Despite over ten years of relationship–building in the neighborhood, Life Do Grow faces legal and bureaucratic barriers to permanent land ownership. With its rent–free lease set to expire in February of 2022, the farm is fighting to keep its land through the Philadelphia Land Bank. 

Due in part to city policy that views urban farms as placeholders before more valuable re–development takes place, most urban farms do not have full ownership of their land. Land availability is less of a challenge—at least 6,000 vacant lots in Philadelphia are publicly owned and ready for disposition—but complicated bureaucratic requirements and threats of new development make it difficult for farms to access this land. Nevertheless, organizations like the Philadelphia Land Bank and the Campaign to Take Back Vacant Land are making progress to establish urban farms as a permanent fixture of the city.

“This neighborhood is steeped in history, every generation who has lived in North Philadelphia can recall where their favorite childhood memory took place in this neighborhood,” said Tyler A. Ray in a government testimonial. Ray is a lifelong North Philadelphia resident and community organizer who views Life Do Grow as his grounding place.

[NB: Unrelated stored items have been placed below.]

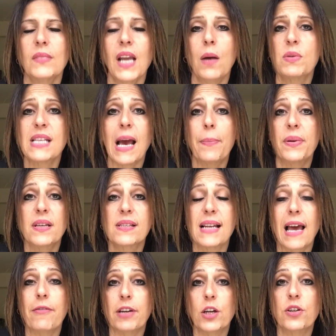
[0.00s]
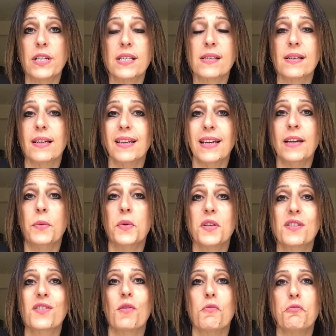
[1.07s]
I was happy as Larry, honestly. It
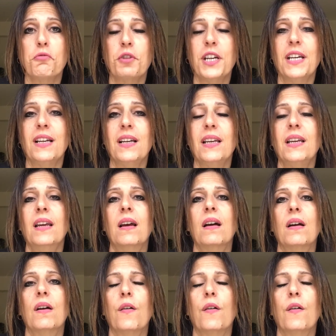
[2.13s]
was really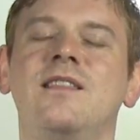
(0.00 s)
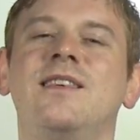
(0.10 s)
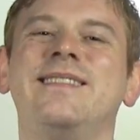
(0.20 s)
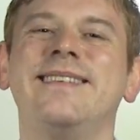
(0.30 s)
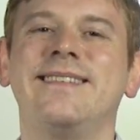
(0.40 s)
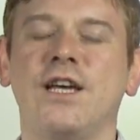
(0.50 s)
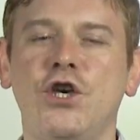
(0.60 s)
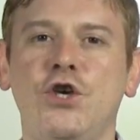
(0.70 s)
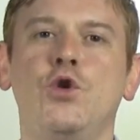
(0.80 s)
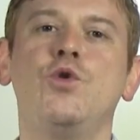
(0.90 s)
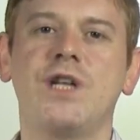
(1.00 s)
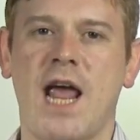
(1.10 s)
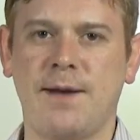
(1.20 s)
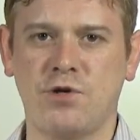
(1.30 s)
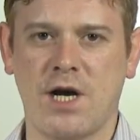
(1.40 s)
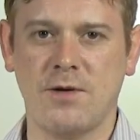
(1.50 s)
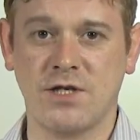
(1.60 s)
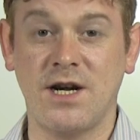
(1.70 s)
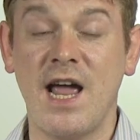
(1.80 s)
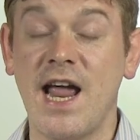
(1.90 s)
This is a huge game changer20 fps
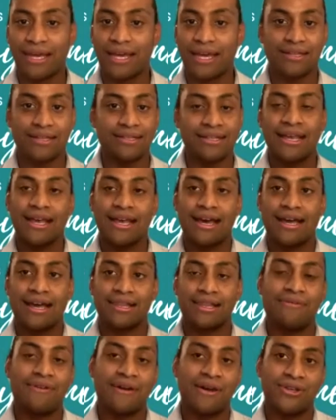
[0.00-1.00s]
And I
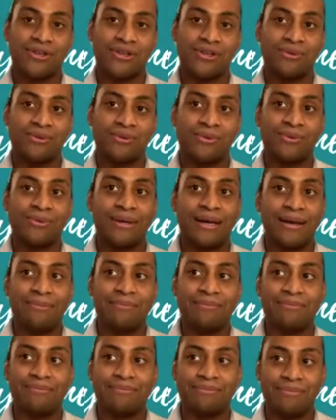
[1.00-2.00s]
love how you
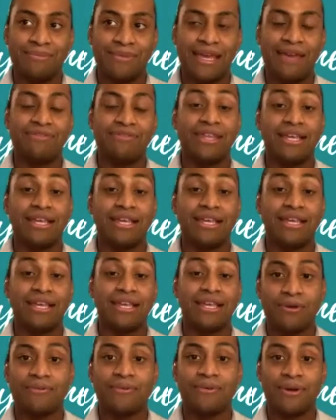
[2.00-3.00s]
gave the
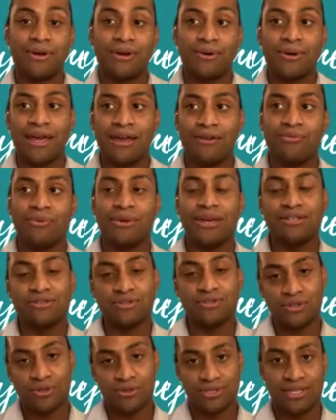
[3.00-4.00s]
example of, okay, if we
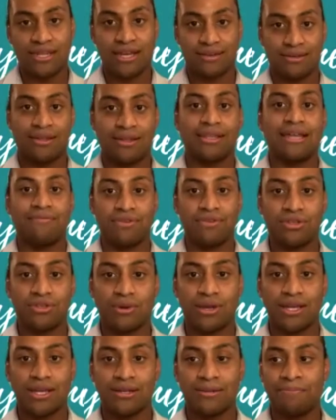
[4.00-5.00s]
introduce it at 11th
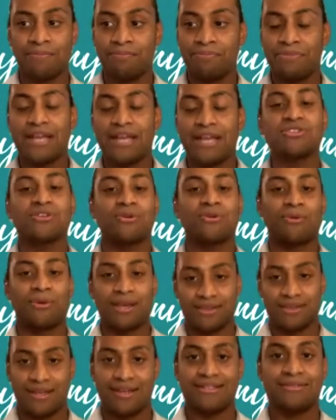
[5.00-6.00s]
grade, that's
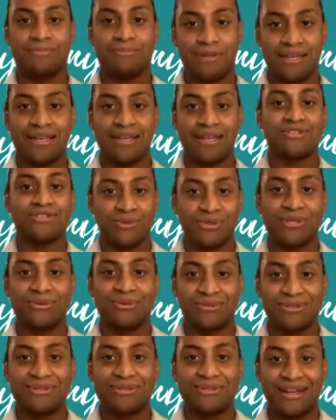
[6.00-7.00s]
great that it's being
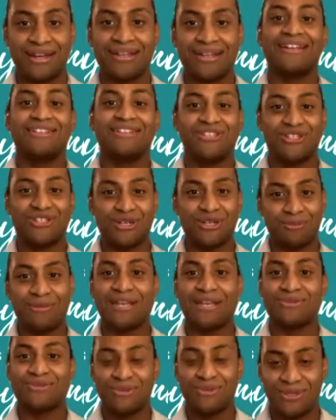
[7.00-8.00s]
introduced, right? It should be
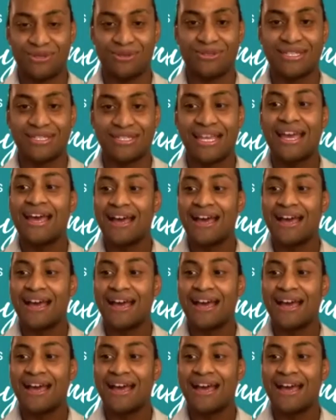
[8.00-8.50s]
introduced.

He explained that the urban farm acts as a “middle man” in a food desert by providing fresh produce to a community with scant access to healthy options.

“Many urban gardens and farms are also at risk of their land being stripped away by private development regardless of their community impact,” he said. “I ask that when the notion of food insecurity is discussed, the conversation of land sovereignty and the recognition of communal ownership is also included.” 

Location: 2315 North 11th St., Philadelphia

Photo: Angela Shen Inside the geodesic dome at Life Do Grow Farm.

With organizations like the Farm at Awbury, Sankofa Community Farm, and Life Do Grow Farm leading the way, urban farming represents hope for the city on a number of fronts—food access, sustainability, mental and physical health, and social and civic engagement. Despite a plethora of challenges with land ownership and funding, urban agriculture has persisted in Philadelphia for over a century. Such survival is the direct result of dedicated work and advocacy by many of the organizations and people highlighted here, as well as countless others.  

With the appointment of Ash Richards, the city’s first–ever director of urban agriculture, and the initiation of planning for the city’s first–ever long–term urban agriculture strategy in 2019, the next few years may be the most exciting for the growth and establishment of urban agriculture in the city. 

In the meantime, Philadelphians should make time in their busy schedules to volunteer at a nearby urban farm, care for a tomato plant, or learn an old family recipe. The advantages of these activities go far beyond basic nourishment—they are powerful ways to connect to your community, your culture, and yourself.